[[ Material shown, beginning ]]

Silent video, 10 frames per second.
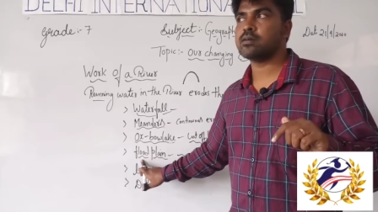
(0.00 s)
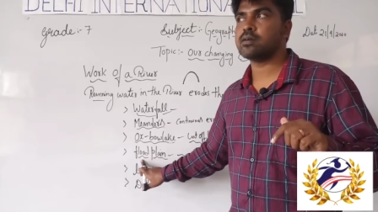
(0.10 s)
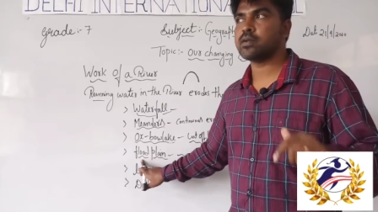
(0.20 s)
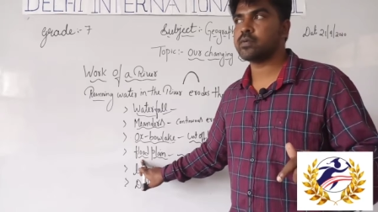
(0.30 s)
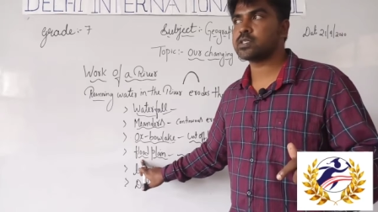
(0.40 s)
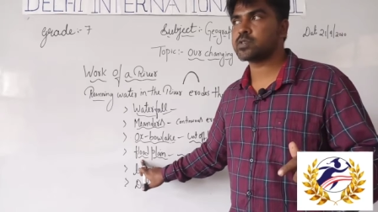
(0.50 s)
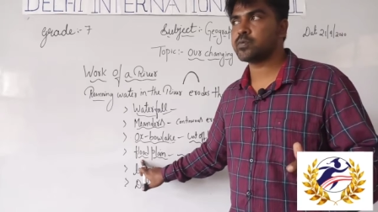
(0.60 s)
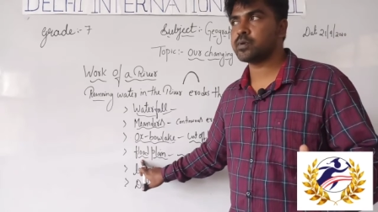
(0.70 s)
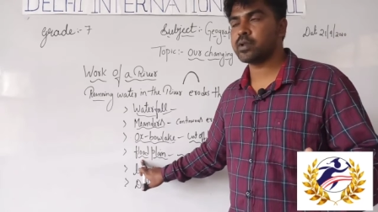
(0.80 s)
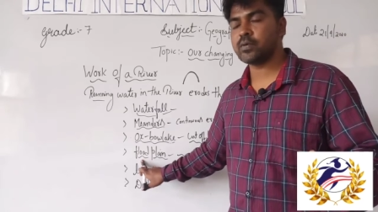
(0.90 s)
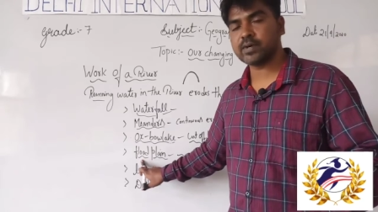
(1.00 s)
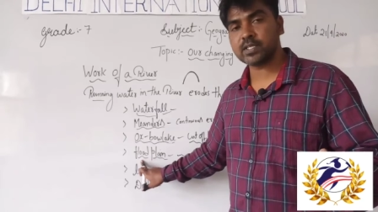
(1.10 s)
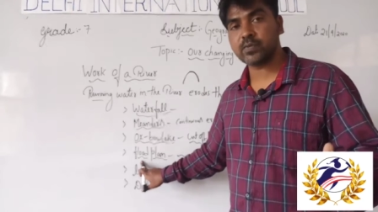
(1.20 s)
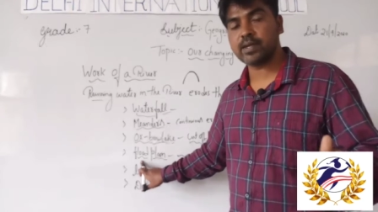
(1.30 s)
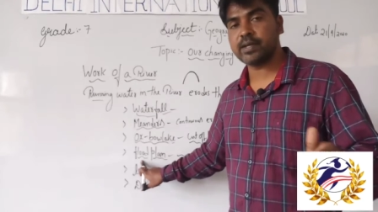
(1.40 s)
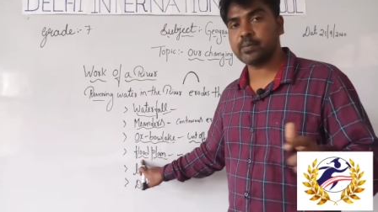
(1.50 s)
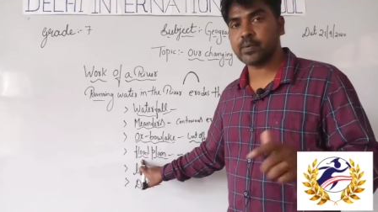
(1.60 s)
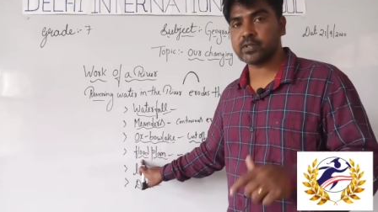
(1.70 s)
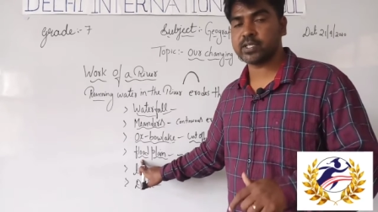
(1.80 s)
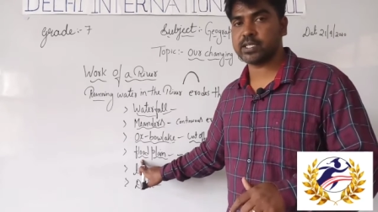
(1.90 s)
rivers will
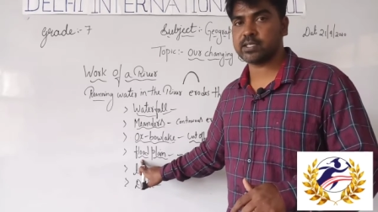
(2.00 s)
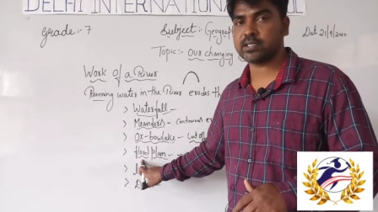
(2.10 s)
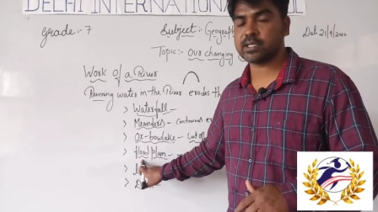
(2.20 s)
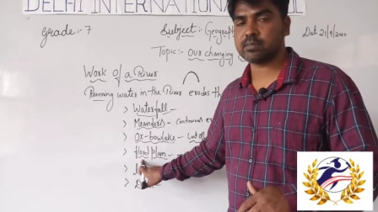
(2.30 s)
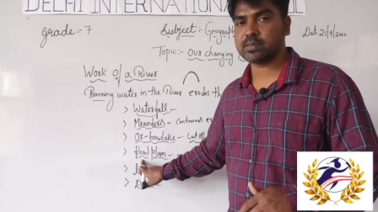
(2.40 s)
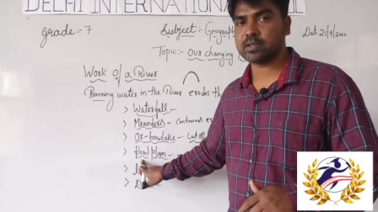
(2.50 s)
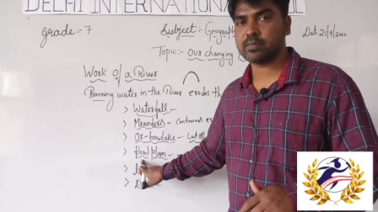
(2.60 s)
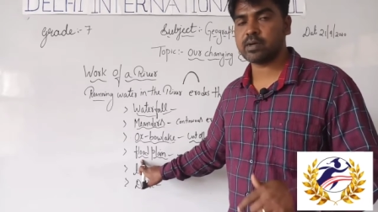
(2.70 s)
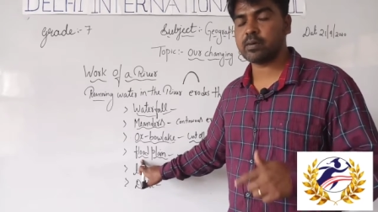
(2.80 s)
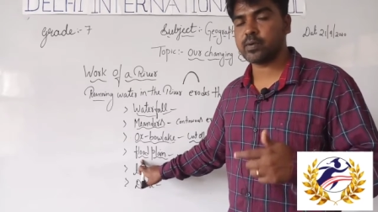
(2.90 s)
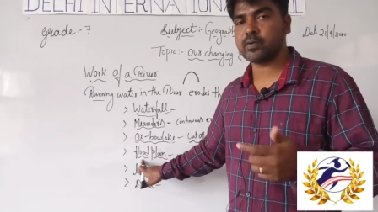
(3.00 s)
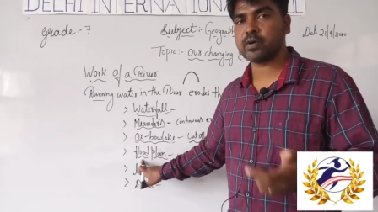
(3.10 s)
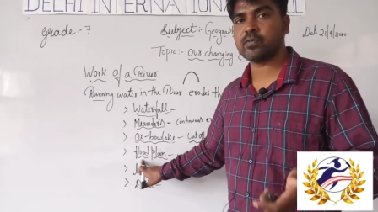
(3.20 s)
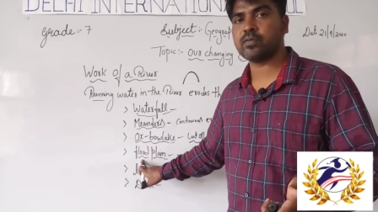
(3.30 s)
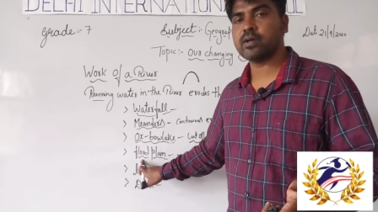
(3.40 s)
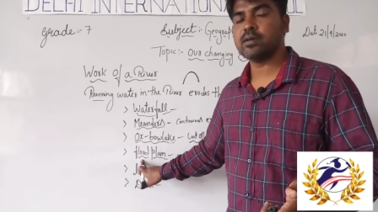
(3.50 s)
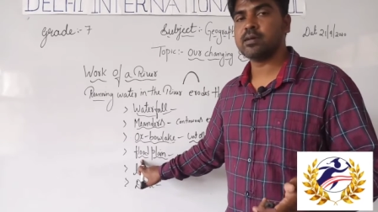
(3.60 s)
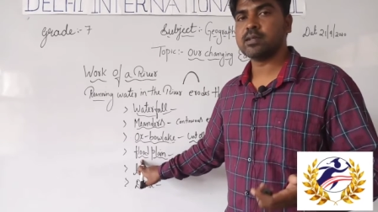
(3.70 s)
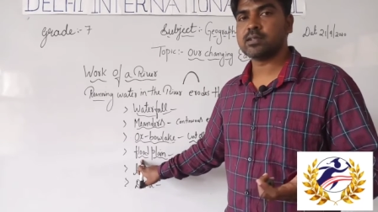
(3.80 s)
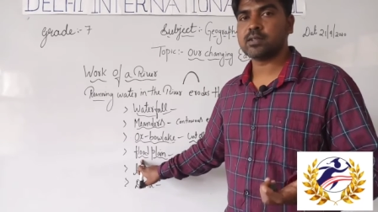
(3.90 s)
deposit some amount of
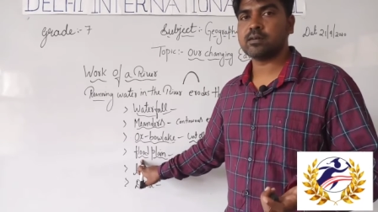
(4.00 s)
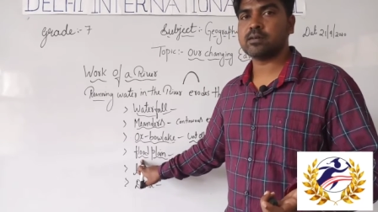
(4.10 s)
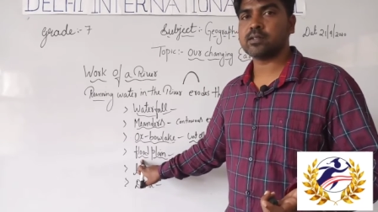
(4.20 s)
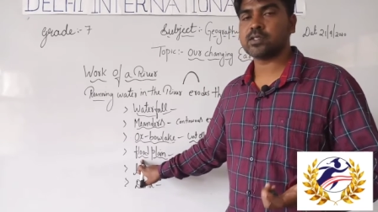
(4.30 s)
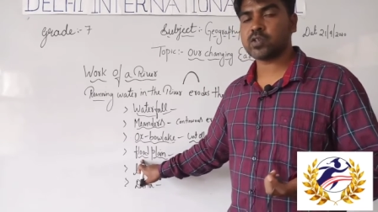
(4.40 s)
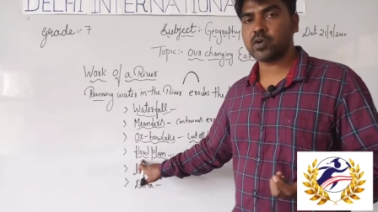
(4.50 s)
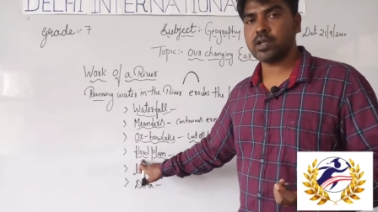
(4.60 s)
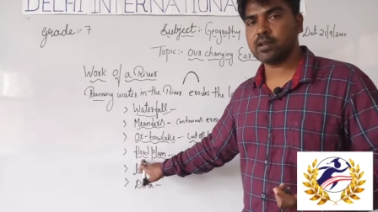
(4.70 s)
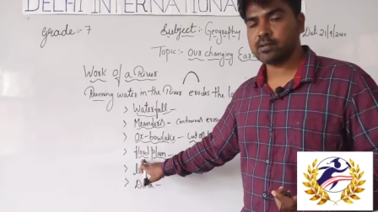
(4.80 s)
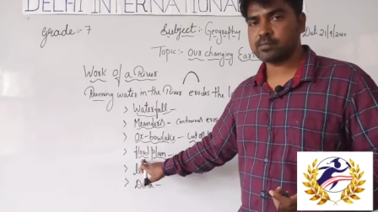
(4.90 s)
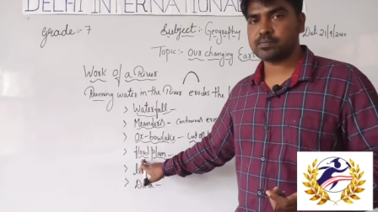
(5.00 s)
soil.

[[ Material shown, end ]]

◆ **Task prompt**: Your task is to return every entry exactly as it was written, with the pictures removed.

◆ **Result below**:
Silent video, 10 frames per second.
(0.00 s)
(0.10 s)
(0.20 s)
(0.30 s)
(0.40 s)
(0.50 s)
(0.60 s)
(0.70 s)
(0.80 s)
(0.90 s)
(1.00 s)
(1.10 s)
(1.20 s)
(1.30 s)
(1.40 s)
(1.50 s)
(1.60 s)
(1.70 s)
(1.80 s)
(1.90 s)
rivers will
(2.00 s)
(2.10 s)
(2.20 s)
(2.30 s)
(2.40 s)
(2.50 s)
(2.60 s)
(2.70 s)
(2.80 s)
(2.90 s)
(3.00 s)
(3.10 s)
(3.20 s)
(3.30 s)
(3.40 s)
(3.50 s)
(3.60 s)
(3.70 s)
(3.80 s)
(3.90 s)
deposit some amount of
(4.00 s)
(4.10 s)
(4.20 s)
(4.30 s)
(4.40 s)
(4.50 s)
(4.60 s)
(4.70 s)
(4.80 s)
(4.90 s)
(5.00 s)
soil.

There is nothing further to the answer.